Umstritten ist die langfristige wirtschaftspolitische Bilanz des IWF-Wirkens. So verlief die Transformation Mittel- und Osteuropas nach 1990 erfolgreich und war dort nachhaltig, wo sich marktwirtschaftlich-rechtsstaatliche Strukturen etablieren konnten. Auch viele der südostasiatischen „Tigerstaaten“ erholten sich rasch nach der Asienkrise 1997/98. Die meisten südamerikanischen Länder blieben trotz unzähliger IWF-Programme in Krisenzyklen gefangen. Sie sind, wie die in den sechziger Jahren beigetretenen afrikanischen Länder, IWF-Dauerkunden.

„Griechenland-Rettung“ als Präzedenzfall

Die Rückzahlungsfähigkeit seiner Schuldner sichert sich der IWF durch begrenzte Fristen, limitierten Mitteleinsatz, die Berücksichtigung der Schuldentragfähigkeit und durch Reformvereinbarungen. Hier zeichnet sich jedoch ein Wandel ab, bei der die „Griechenland-Rettung“ als Präzedenzfall gelten kann. Damals beteiligte sich der IWF – trotz interner Bedenken – mit dem Vielfachen der üblichen Zuteilungsquoten. Der vergebliche Versuch einer forcierten internen Abwertung durch eine Mischung aus halbherzigen Reformen und Sparmaßnahmen mündete in einen Wirtschaftseinbruch, der denjenigen der dreißiger Jahre weit übertraf.

Ein Jahrzehnt später verharrt die griechische Wirtschaftsleistung weiter ein Viertel unter dem Vorkrisenniveau.

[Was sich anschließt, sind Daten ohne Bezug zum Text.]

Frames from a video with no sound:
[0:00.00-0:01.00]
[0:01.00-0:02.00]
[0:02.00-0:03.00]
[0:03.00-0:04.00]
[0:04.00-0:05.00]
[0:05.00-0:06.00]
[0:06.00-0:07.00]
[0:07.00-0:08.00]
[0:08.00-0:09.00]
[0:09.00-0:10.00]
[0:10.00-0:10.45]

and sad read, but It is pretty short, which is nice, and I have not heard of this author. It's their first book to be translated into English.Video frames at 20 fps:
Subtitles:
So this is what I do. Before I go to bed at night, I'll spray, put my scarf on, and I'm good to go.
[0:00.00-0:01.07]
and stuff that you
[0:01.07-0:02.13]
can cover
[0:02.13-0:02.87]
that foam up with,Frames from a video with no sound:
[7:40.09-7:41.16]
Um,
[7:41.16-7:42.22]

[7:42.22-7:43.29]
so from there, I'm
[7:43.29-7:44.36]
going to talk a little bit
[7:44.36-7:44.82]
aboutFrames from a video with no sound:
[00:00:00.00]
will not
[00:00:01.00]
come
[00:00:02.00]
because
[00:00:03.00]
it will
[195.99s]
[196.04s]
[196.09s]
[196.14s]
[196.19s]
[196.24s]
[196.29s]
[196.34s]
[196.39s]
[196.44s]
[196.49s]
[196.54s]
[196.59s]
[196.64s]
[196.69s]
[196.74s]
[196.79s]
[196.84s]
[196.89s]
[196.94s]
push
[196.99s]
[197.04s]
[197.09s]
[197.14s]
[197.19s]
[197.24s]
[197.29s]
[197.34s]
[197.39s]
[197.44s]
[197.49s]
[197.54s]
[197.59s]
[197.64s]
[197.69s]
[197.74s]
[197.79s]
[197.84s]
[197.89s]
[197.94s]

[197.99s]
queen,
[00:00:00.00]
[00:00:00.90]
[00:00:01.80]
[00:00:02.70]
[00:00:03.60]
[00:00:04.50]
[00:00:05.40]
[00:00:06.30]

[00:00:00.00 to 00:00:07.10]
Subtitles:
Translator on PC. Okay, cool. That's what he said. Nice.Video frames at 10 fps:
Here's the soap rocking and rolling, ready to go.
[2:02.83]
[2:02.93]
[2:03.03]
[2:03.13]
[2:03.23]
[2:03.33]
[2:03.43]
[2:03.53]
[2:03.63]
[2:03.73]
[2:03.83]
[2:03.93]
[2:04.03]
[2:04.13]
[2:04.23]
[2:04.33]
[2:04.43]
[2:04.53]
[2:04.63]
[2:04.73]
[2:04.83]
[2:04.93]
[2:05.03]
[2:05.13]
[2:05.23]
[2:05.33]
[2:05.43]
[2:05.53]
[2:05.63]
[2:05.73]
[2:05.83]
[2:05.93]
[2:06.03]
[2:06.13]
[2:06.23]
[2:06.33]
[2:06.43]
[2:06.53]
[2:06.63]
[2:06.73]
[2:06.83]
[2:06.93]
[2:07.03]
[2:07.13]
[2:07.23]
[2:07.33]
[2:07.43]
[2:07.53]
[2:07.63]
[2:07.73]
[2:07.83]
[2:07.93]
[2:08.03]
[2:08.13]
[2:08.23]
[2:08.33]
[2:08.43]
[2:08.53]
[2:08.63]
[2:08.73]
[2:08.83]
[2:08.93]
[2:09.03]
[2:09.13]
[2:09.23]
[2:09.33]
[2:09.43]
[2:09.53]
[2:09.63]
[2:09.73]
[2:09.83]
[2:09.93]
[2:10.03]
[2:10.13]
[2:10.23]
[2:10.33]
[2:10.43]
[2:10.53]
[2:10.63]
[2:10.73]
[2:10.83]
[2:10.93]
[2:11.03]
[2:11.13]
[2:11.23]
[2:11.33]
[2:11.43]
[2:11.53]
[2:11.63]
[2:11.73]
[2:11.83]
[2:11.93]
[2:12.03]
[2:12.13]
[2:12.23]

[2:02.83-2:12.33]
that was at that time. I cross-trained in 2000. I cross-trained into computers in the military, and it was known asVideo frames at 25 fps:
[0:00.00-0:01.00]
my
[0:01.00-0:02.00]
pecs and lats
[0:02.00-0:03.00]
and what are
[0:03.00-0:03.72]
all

Unbeirrt steigerte der IWF 2018 bei einem weiteren Serienbankrotteur seinen Einsatz: Argentinien erhielt eine Kreditlinie von 50 Milliarden Dollar. Ein Jahr später gestand sich der IWF sein Scheitern ein – doch da waren bereits 80 Prozent der Kreditvolumina abgeflossen. Während das griechische Problem über die EZB-Geldpolitik und die Schuldenvergemeinschaftung „europäisiert“ wurde, ist der IWF in Argentinien gezwungen, mit der linksperonistischen Regierung ein Anschlußprogramm zu vereinbaren. Andernfalls drohen dem IWF drastische Abschreibungen, die seine finanziellen Risikopuffer überschreiten würden.

Die Risikobereitschaft geht zum Großteil auf die IWF-Anteilseigner zurück, die damit regionale Großprojekte zu finanzieren suchen. Der Trend zeigt einen „keynesianischen“ Wandels. Die 2019 als Nachfolgerin von Christine Lagarde ins Amt gekommene IWF-Chefin, die frühere bulgarische EU-Kommissarin Kristalina Georgiewa, gibt die Devise aus, daß Kreditnehmer so schnell und so viel Geld wie möglich ausgeben sollten. Dementsprechend wurden die Zugangshöhen der Notfallprogramme drastisch ausgeweitet.

Auf der anderen Seite verzichtet der IWF fast vollständig auf die bislang üblichen Kontrollmöglichkeiten. Diese Blauäugigkeit verwundert, da der Löwenanteil der Corona-Kredite (bislang etwa 30 Milliarden Dollar) als direkte Budgethilfen an afrikanische und zentralasiatische Länder fließt und mithin den weltweit korruptesten Staats- und Regierungsapparaten zugutkommt. Der IWF riskiert damit, daß sich diese Länder nach dem Versickern der Milliardenhilfen in einer erneuten Schuldenfalle wiederfinden.

Der IWF setzt damit auch Fehlanreize für Mittelmißbrauch und Reformverweigerung, was auf langfristig destabilisierend wirkt. Es wäre daher zu wünschen, daß sich der IWF zu seinem Jubiläum allmählich wieder auf seine Rolle als „ungeliebter“ Reform-Antreiber besinnt und darüber erneut zu einer verläßlichen Säule eines stabilen und freien Welthandelssystems wird.